In [4]:
import pandas as pd
import numpy as np
import matplotlib.pyplot as plt
from surprise import NMF
from surprise import Dataset
from surprise.model_selection import GridSearchCV

Ali Ghuman, Layth Yassin, Simon Yoon 

A recommendation was expertly curated for a suggestive dataset of 100k movie ratings. A technique known as grid search was employed with an extensive variety of hyperparameter values, specifically 486, to find the optimal values. The root mean squared that reigned supreme was 0.954 (compared to 0.963 baseline) with the following values for the hyperparameters: 
> 20 epochs
> 25 latent dimensions
> 0.06 regularization term for users
> 0.36 regularization term for items
> 0.02 regulatization term for user bias
> 0.005 regulatization term for item bias

In [5]:
n_epochs = [10, 20]
n_factors = [5, 25, 50]
reg_pu = [0.02, 0.06, 0.36]
reg_qi = [0.02, 0.06, 0.36]
reg_bu = [0.005, 0.02, 0.12]
reg_bi = [0.005, 0.02, 0.12]

gs = GridSearchCV(NMF, {"n_epochs": n_epochs, "n_factors": n_factors, 
                "reg_pu": reg_pu, "reg_qi": reg_qi,
                "reg_bu": reg_bu, "reg_bi": reg_bi}, measures=["rmse"])
gs.fit(Dataset.load_builtin('ml-100k'))
print(gs.best_score["rmse"], gs.best_params["rmse"])

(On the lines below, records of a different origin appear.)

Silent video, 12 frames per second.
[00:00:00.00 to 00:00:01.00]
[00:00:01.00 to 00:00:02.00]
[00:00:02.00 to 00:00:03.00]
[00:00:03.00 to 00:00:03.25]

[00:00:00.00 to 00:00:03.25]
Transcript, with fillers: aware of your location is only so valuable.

0.9540216296692338 {'n_epochs': 20, 'n_factors': 25, 'reg_pu': 0.06, 'reg_qi': 0.36, 'reg_bu': 0.02, 'reg_bi': 0.005}


In [12]:
def procure_loss(P, U, df, hash_map_item, movie_map):
    loss = 0
    for i, row in df.iterrows():
        i = hash_map_item[int(row["userId"])]
        j = movie_map[int(row["movieId"])]
        loss += (row["rating"] - U[i, :] @ P[j, :]) ** 2 + 0.001 * (np.linalg.norm(U[i, :]) + np.linalg.norm(P[j, :]) )
    return loss

def get_r(df: pd.DataFrame, num_item, hash_map_item, flag) -> np.ndarray:
    r = np.zeros((num_item, 1))
    for k, row in df.iterrows():
        i = int(row["userId"]) if flag else row["movieId"]
        i = hash_map_item[i]
        r[i] = row["rating"]
    return r

In [17]:
df = pd.read_csv("ml-latest-small/ratings.csv").drop("timestamp", axis = 1)

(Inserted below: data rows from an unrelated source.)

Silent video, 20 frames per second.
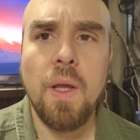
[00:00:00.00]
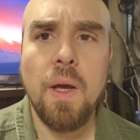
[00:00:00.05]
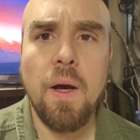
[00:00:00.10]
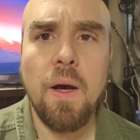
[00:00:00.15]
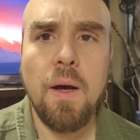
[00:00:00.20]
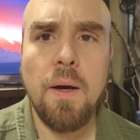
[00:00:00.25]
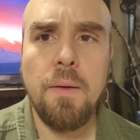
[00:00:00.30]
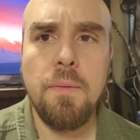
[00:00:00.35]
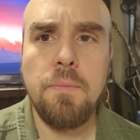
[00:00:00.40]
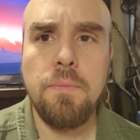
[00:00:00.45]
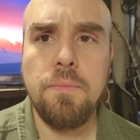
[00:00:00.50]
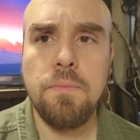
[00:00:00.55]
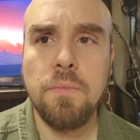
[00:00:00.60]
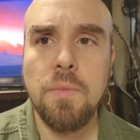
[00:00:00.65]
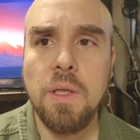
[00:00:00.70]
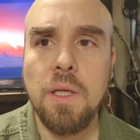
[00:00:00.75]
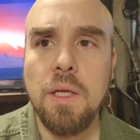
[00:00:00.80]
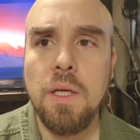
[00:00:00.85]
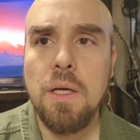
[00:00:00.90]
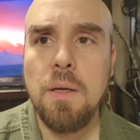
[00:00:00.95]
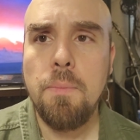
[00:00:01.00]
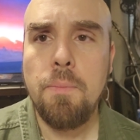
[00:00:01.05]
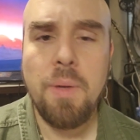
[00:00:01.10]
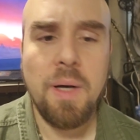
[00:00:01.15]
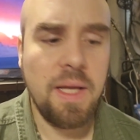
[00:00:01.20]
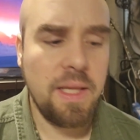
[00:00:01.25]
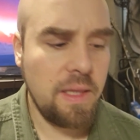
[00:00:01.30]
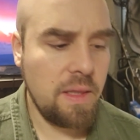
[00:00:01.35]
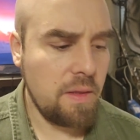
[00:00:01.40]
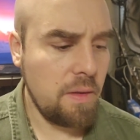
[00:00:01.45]

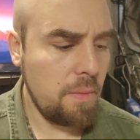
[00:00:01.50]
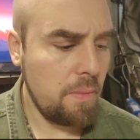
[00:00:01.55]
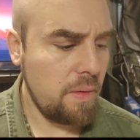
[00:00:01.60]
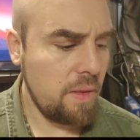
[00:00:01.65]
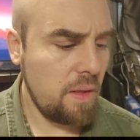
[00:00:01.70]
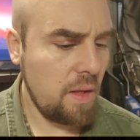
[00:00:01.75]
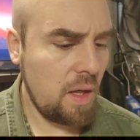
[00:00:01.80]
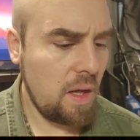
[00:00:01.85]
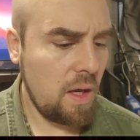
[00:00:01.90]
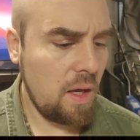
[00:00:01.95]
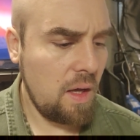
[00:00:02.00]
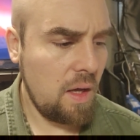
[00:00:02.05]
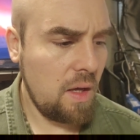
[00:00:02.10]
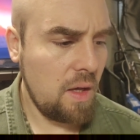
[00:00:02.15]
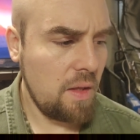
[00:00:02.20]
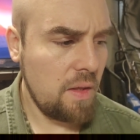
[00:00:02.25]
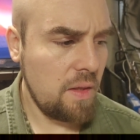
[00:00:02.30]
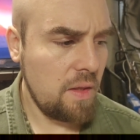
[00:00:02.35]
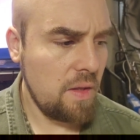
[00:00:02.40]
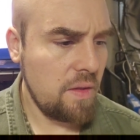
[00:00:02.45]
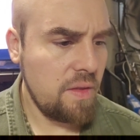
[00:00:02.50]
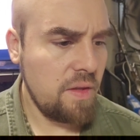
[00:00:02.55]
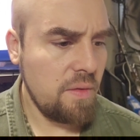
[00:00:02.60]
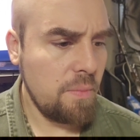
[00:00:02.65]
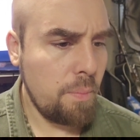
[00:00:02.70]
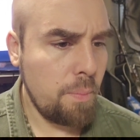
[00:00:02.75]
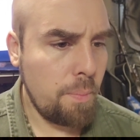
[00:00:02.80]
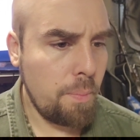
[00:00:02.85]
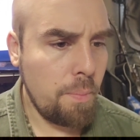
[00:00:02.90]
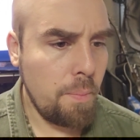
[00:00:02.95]
But
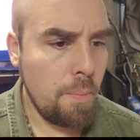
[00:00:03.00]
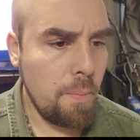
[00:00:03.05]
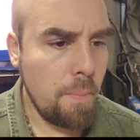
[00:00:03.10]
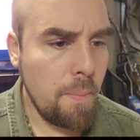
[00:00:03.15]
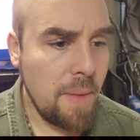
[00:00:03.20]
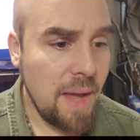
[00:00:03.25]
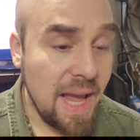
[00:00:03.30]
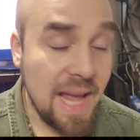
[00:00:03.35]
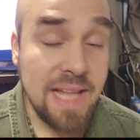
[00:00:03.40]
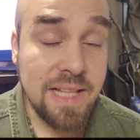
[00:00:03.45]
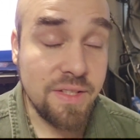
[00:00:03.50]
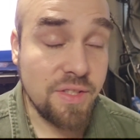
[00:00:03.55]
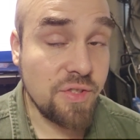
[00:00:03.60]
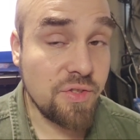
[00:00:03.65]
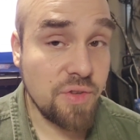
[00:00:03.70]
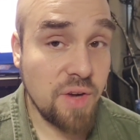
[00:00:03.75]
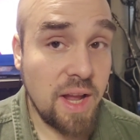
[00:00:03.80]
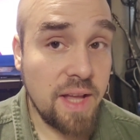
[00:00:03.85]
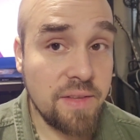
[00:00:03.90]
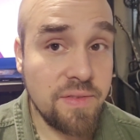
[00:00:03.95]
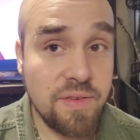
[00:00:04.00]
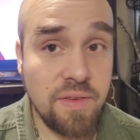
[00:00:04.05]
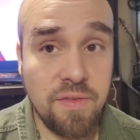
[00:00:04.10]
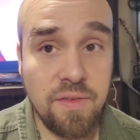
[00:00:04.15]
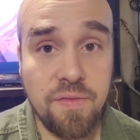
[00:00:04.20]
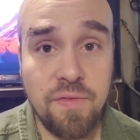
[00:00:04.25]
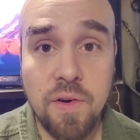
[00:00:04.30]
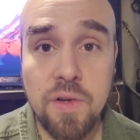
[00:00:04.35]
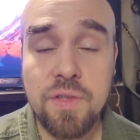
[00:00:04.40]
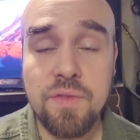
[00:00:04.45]
the main strengths
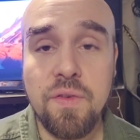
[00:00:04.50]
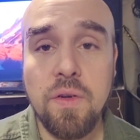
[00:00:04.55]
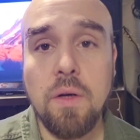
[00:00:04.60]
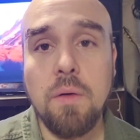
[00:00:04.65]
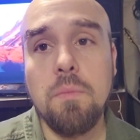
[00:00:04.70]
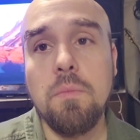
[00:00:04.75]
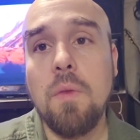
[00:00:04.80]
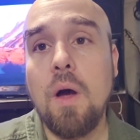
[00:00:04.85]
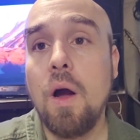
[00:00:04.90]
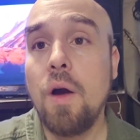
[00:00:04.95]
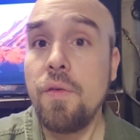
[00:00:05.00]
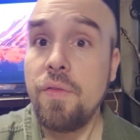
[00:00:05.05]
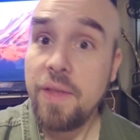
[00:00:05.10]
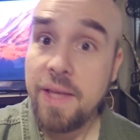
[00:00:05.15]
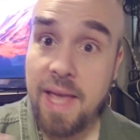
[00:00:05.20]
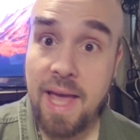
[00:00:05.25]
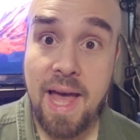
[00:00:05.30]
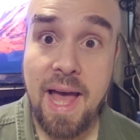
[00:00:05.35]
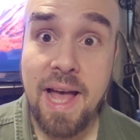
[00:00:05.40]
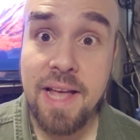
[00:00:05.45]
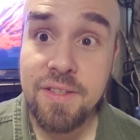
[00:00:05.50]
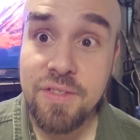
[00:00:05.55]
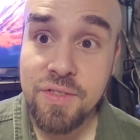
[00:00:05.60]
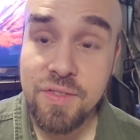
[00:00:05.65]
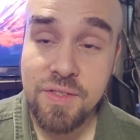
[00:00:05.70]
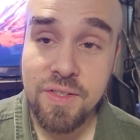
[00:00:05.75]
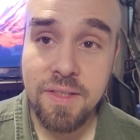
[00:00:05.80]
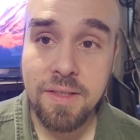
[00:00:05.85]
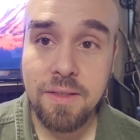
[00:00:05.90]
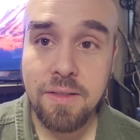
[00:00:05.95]
of the first film are the
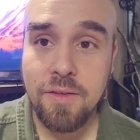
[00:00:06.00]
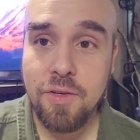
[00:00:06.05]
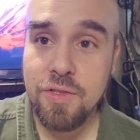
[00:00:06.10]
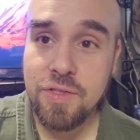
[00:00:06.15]
cast.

df = df[df["userId"] < 200]
df = df[df["movieId"] < 100]

user_ids = np.sort(df["userId"].unique())
movie_ids = np.sort(df["movieId"].unique())

num_users = user_ids.shape[0]
num_movies = movie_ids.shape[0]

hash_map_movies = {}
for i in range(num_movies):
    if movie_ids[i] not in hash_map_movies:
        hash_map_movies[movie_ids[i]] = i

hash_map_users = {}
for i in range(num_users):
    if user_ids[i] not in hash_map_users:
        hash_map_users[user_ids[i]] = i

latent_var  = 10
user_matrix = np.random.uniform(0, 1, (num_users, latent_var))
movie_matrix = np.random.uniform(0, 1, (num_movies, latent_var))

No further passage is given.